Un match au goût européen
Déjà bien représenté sur la scène continentale avec un club en C1, le BATE Borisov, et un club en C3, le Dynamo Minsk, le football biélorusse représente un danger de taille pour Alexandre Loukachenko. Car comme l’Ukraine, le peuple biélorusse souhaiterait se tourner vers l’Occident et l’Union européenne, afin de mettre fin à sa dictature tournée vers l’Est. C’est pourquoi Minsk assistera avec beaucoup de méfiance au match contre l’Ukraine. Car la rencontre pourrait bien être l’élément déclencheur d’une prise de conscience générale. « Les supporters biélorusses sont majoritairement acquis à la cause ukrainienne. On retrouve certes dans l’extrême-droite biélorusse les mêmes dissensions qu’en Russie entre soutien aux nationalistes ukrainiens et attrait pour la politique agressive du Kremlin au nom de la fraternité slave.

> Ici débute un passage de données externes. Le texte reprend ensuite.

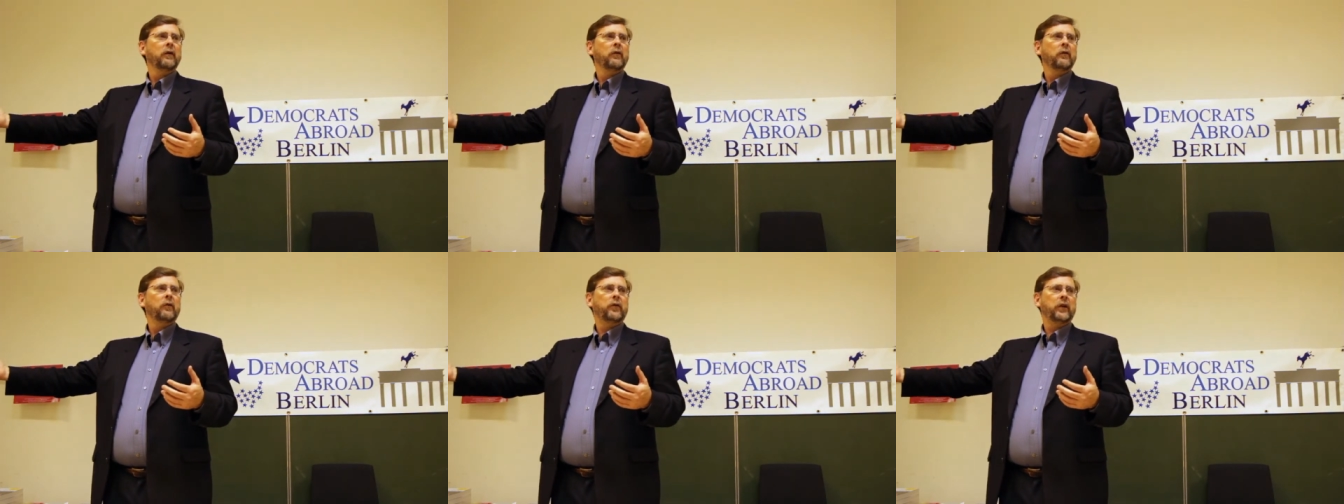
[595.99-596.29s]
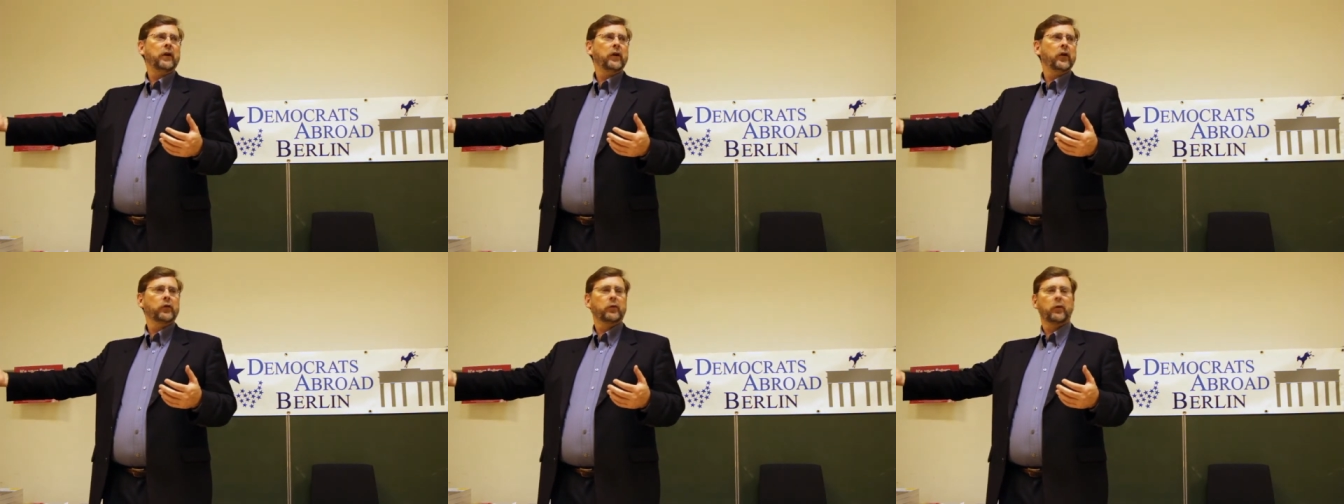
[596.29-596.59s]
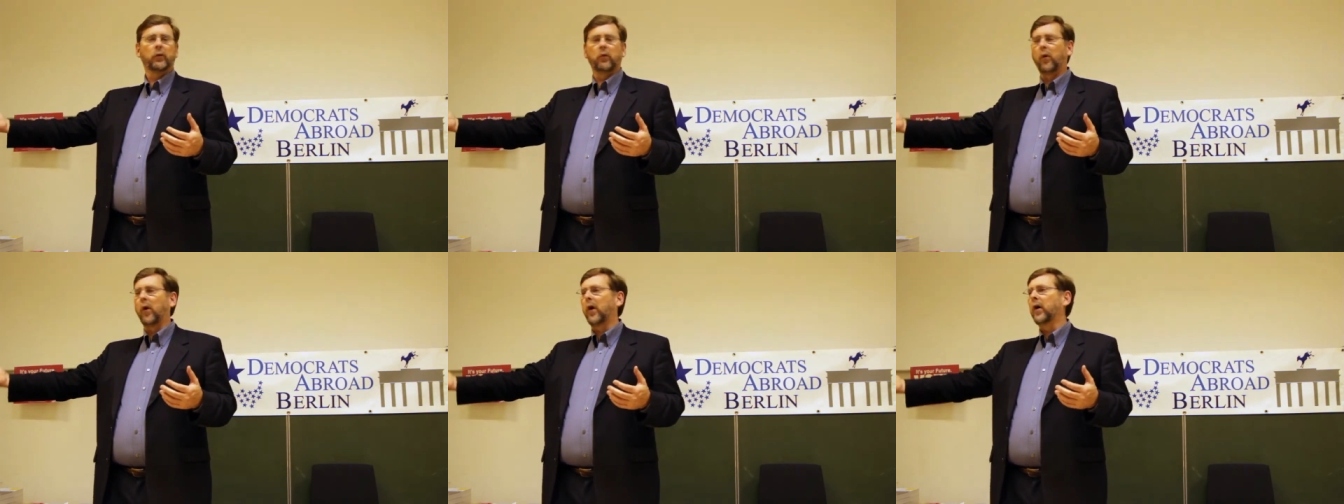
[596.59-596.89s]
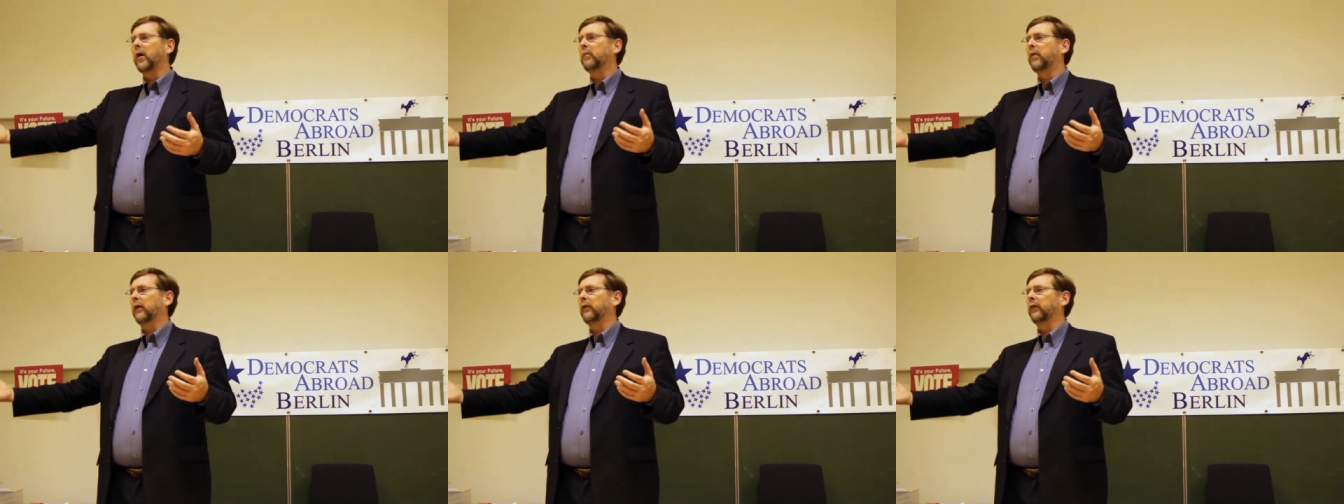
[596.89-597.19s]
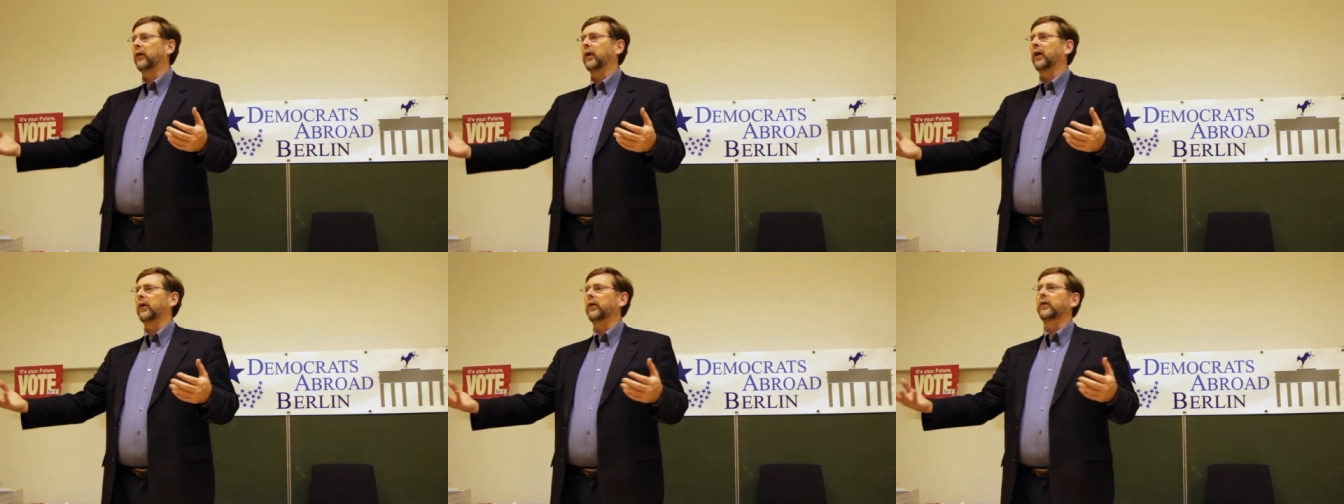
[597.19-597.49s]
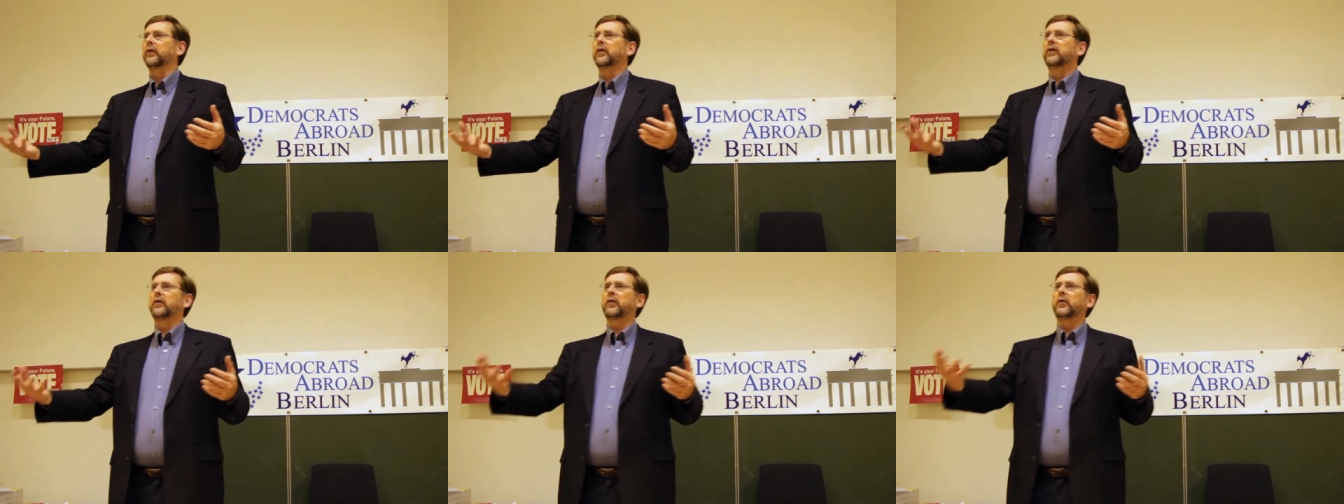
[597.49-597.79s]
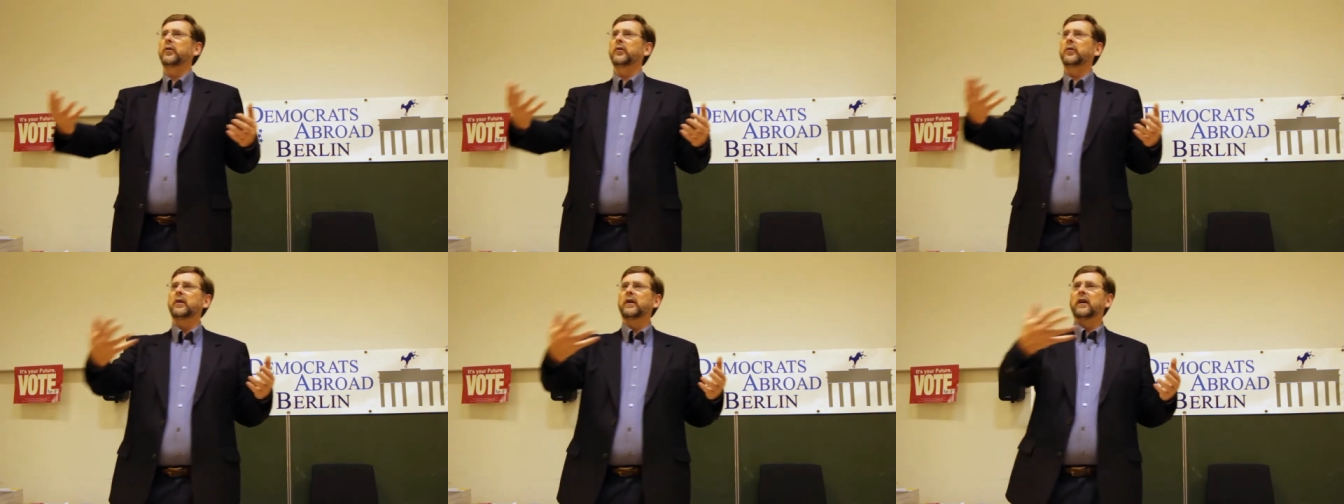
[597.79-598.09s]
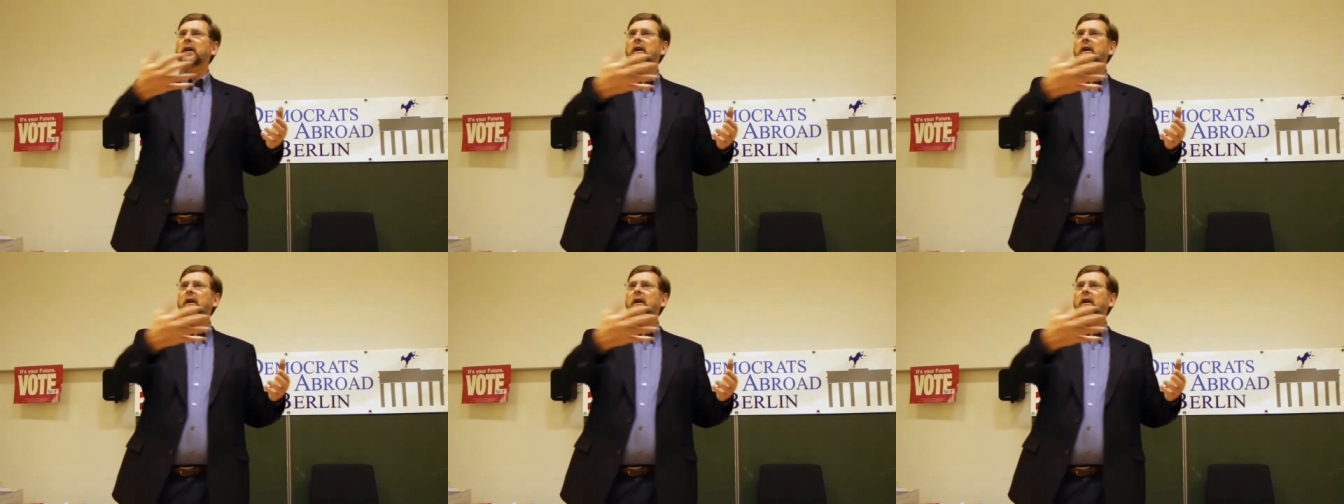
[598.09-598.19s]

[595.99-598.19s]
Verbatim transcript: fields with water buffalo to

Mais ultras et hooligans appartiennent majoritairement à la population urbaine et éduquée qui semblent soutenir majoritairement Kiev dans le conflit actuel » , analyse Ronan Evain, doctorant à l’Institut français de géopolitique, spécialiste de l’Est de l’Europe, post-effondrement de l’URSS. L’Ukraine et la Biélorussie étant deux pays dont l’accès mutuel est simple, les ultras ukrainiens et biélorusses se retrouvent fréquemment pour communier. « Ce sont des branches de supporters qui se connaissent bien, ont la même culture du supporterisme, les mêmes pratiques et le même idéal politique. Et puis, il n’y a pas besoin de visa » , relève Ronan. D’où la présence de nombreux joueurs ukrainiens chez les rares étrangers qui jouent en Vysshaya Liga. Ce soir, le match devrait donc se passer sans heurts et pourrait même être le symbole de contestations pro-européennes dans les deux camps. « Je ne serais pas étonné de voir des banderoles pro-ukrainiennes côté biélorusse. » Alexandre Loukachenko se méfiera en tout cas d’une telle symbiose. « Oui, enfin, en Biélorussie, être un ultra, c’est être constamment pisté, fiché et contrôlé. Donc Minsk est prévenu ! » , croit Ronan. Verdict à 20h45.